/stock-embeddings

Deep Learning Coursework Fall 2018, turned into stock embedding analysis

Primary LanguagePython

deeplearning - two sigma challenge


Timeline:

  • Report Deadline 19th January -- All

  • Programming deadline 17th January

  • Implement everything in proposal 14th [need 1 day to train probably?]

  • Implement feature selection algorithm others 13th -- Others

  • Implement feature selection algorithm PCA 11th -- Kostas

  • Implement Loss Function 8th -- David

  • Implement Peripheral 8th -- David

  • Implement Baseline NN (from Kaggle) 10th [should work on random input data] -- All


Some things to note:

  • Make sure to use python 3.

  • To install any packages, use the following commands (inside a virtualenvironment!):

pip install -r requirements.txt

(Of course one can also use anaconda, which is a better decision - I'm just used to pip and the deadline is soon).

Whenever you install a new package, please append the requirements.txt file with the modulename, as well as the most specific module version.

  • Here is the kaggle link whose dataset we use.
https://www.kaggle.com/borismarjanovic/price-volume-data-for-all-us-stocks-etfs/version/3

Download the data into the data folder inside the root directory of this project.

  • Please create a file called ".env" in the root directory of this project, and write to the file the following item:
LEONHARD_UNAME="yedavid"

DATAPATH="/Users/david/deeplearning/data/Data/Stocks/"

DATAPATH_PROCESSED="/Users/david/deeplearning/data/processed/all.csv"
DATAPATH_PROCESSED_DEV="/Users/david/deeplearning/data/processed/dev.csv"

DATA_PICKLE="/Users/david/deeplearning/data/processed/pickle.pkl"
DATA_PICKLE_DEV="/Users/david/deeplearning/data/processed/pickle_dev.pkl"

MODEL_SAVEPATH_BASEPATH="/Users/david/deeplearning/data/"


(i..e instead of yedavid, use your username - the same goes for paths)
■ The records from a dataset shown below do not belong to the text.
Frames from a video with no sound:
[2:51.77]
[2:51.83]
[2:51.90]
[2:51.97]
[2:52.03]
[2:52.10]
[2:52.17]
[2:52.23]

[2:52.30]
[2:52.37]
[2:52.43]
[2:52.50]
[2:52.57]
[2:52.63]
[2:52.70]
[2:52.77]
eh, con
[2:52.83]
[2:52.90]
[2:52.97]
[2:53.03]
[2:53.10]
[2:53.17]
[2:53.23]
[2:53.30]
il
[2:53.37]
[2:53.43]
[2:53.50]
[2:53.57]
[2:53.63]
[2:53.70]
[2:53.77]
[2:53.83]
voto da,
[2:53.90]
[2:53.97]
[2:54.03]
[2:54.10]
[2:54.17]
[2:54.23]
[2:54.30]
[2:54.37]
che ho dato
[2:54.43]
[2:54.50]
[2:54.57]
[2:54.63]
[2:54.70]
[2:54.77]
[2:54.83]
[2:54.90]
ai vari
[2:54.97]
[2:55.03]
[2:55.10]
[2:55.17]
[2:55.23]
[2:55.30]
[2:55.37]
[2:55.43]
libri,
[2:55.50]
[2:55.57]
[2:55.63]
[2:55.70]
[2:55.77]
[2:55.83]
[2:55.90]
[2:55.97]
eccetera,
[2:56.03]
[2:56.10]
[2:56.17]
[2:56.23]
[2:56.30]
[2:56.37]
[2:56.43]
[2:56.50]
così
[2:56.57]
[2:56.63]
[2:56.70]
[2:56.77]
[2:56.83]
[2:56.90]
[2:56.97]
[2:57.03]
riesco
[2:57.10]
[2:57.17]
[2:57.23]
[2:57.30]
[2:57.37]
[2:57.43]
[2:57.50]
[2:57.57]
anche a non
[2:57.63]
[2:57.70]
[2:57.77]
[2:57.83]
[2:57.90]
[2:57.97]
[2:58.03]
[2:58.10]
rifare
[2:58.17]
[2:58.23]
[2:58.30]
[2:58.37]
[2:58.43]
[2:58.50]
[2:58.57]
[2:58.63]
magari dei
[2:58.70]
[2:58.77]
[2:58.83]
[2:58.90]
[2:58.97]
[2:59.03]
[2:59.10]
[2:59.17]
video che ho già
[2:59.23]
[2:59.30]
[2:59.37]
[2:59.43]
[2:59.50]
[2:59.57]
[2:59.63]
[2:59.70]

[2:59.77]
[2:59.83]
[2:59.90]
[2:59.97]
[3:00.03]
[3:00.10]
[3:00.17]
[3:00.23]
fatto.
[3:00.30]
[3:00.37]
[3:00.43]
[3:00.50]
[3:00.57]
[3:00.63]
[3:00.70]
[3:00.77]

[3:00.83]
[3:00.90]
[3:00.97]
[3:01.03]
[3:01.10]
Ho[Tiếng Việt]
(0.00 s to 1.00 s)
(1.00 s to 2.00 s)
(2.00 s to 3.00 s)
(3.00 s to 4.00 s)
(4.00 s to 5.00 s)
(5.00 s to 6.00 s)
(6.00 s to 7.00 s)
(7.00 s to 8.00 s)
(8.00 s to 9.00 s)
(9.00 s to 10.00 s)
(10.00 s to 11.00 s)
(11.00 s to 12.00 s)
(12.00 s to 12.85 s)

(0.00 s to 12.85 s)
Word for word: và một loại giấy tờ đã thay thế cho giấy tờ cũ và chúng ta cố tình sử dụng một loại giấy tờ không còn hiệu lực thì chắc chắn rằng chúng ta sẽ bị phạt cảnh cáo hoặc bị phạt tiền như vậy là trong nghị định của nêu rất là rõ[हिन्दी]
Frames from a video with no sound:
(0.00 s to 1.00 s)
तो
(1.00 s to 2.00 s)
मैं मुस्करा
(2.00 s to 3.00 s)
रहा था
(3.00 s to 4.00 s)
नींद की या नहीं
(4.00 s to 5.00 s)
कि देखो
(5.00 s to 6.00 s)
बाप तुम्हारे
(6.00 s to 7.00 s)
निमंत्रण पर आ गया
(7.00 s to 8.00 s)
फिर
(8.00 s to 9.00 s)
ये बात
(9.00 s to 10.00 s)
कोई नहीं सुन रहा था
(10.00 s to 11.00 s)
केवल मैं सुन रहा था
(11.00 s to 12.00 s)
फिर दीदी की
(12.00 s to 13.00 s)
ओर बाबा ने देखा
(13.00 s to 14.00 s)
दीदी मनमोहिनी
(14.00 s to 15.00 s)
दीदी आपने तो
The following are the current todo's. You can declare new todos in 1. the repo issues, or 2. here in the readme.

Peripheral:

  • Data loader and preprocessor
  • Batch loader for training set
  • Batch loader for validation set
  • Batch loader for test set
  • Automatic deployment to Leonhard, and automated download of saved weights
  • Setup environment for feature algorithms, debug tools, prediction algorithms, and other features

Debug tools:

  • [] Tensorboard coupled to training loss and validation loss
  • [] Predictor on validation / test dataset

Feature selection algorithms:

Prediction algorithms:

  • LSTM (Baseline from Kaggle)

Other features:

  • Loss function

Q & A:

  • Do we do the training-test split between stocks, or dates? (or somehow both?)
  • X is of shape (n_stocks, n_dates, n_features). Should Y be of shape (n_stocks, n_dates, 6) (6, because high, low, open, close, volume, medium)? Or what exactly do we want to predict?

Backlog (ignore for now)

-- implement dummy features -- Implement autoregression visualization (checking if from one timestep to another it is symmetric or not etc.)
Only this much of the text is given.